▶ [PROBLEM REQUIREMENTS] The following data is to be repeated exactly, its pictures excluded.

▶ [Source data]

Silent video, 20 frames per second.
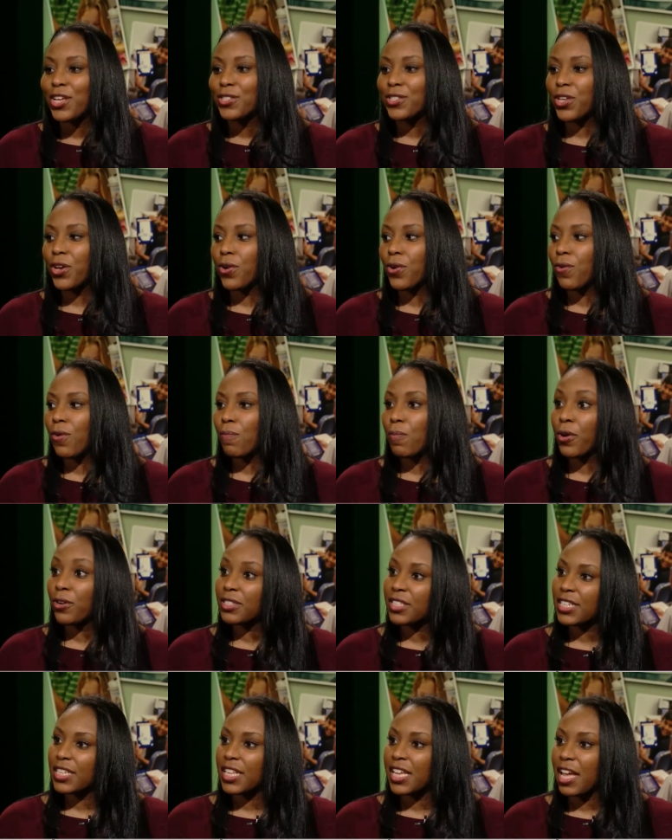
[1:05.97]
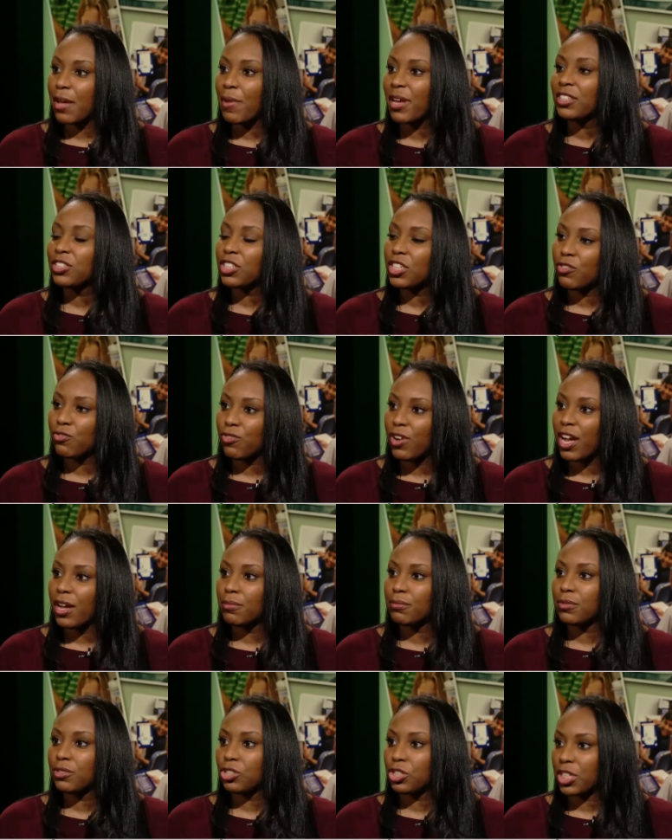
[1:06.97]
So personally, I'm actually
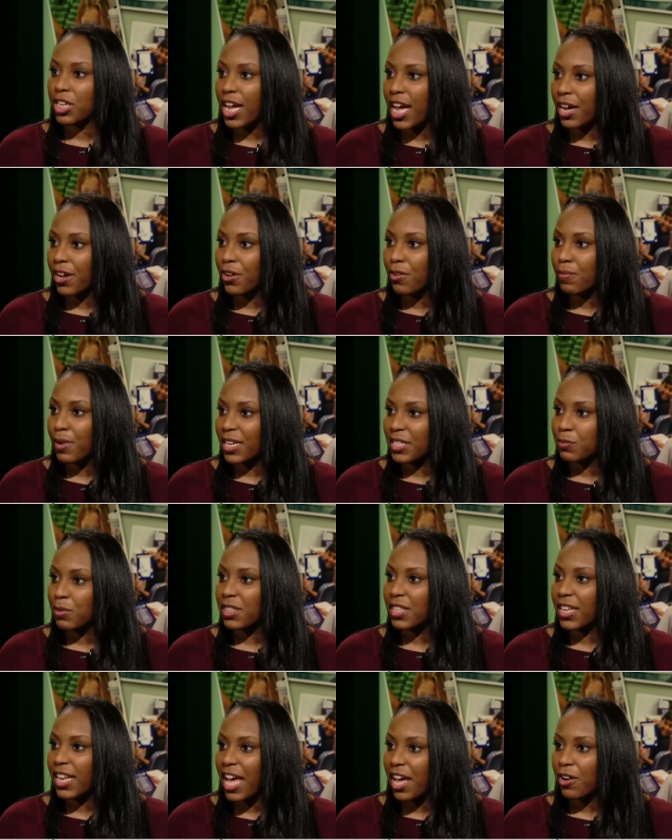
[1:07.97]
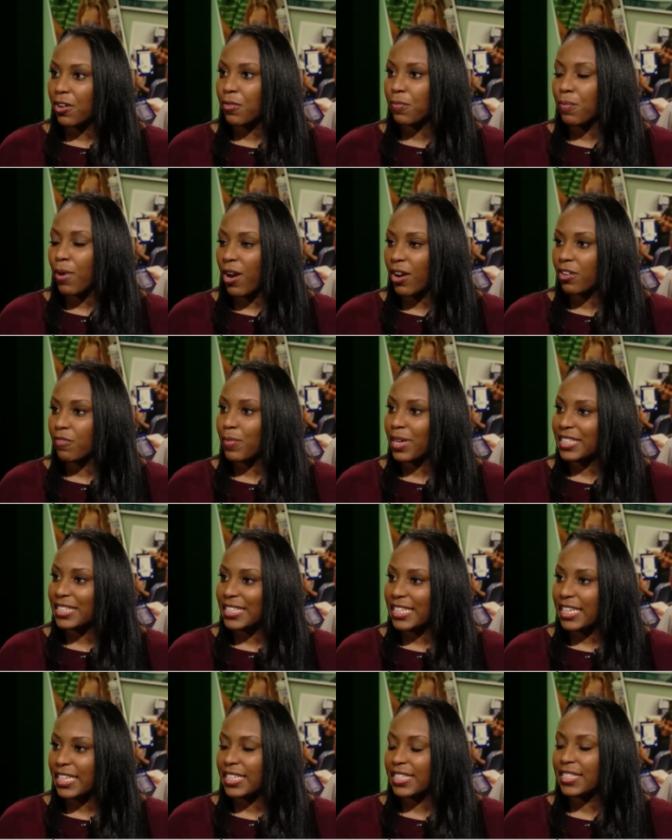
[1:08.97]
from Chicago, but I spent the latter part of my
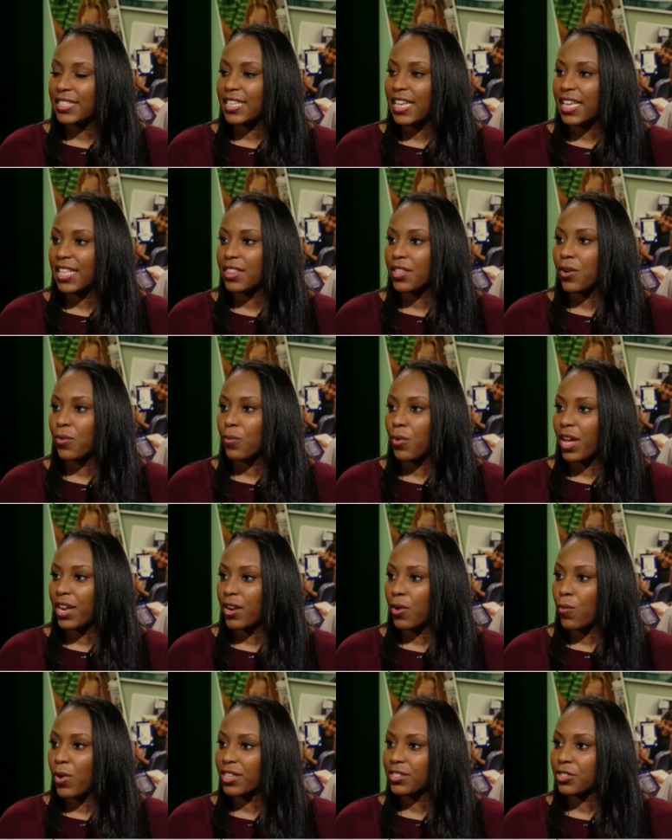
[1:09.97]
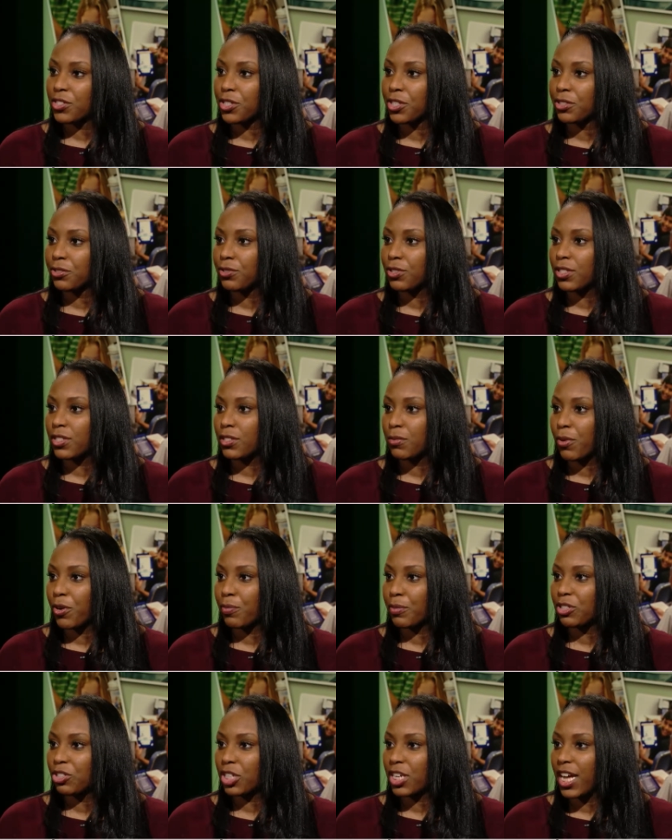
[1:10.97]
teens in the in a western
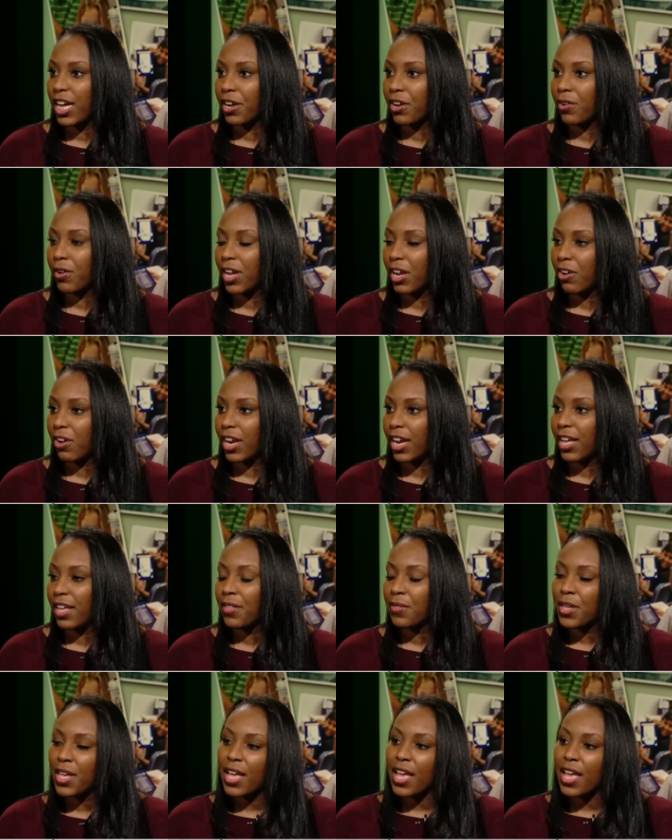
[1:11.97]
suburban Chicago area.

▶ [PROBLEM SOLUTION]
Silent video, 20 frames per second.
[1:05.97]
[1:06.97]
So personally, I'm actually
[1:07.97]
[1:08.97]
from Chicago, but I spent the latter part of my
[1:09.97]
[1:10.97]
teens in the in a western
[1:11.97]
suburban Chicago area.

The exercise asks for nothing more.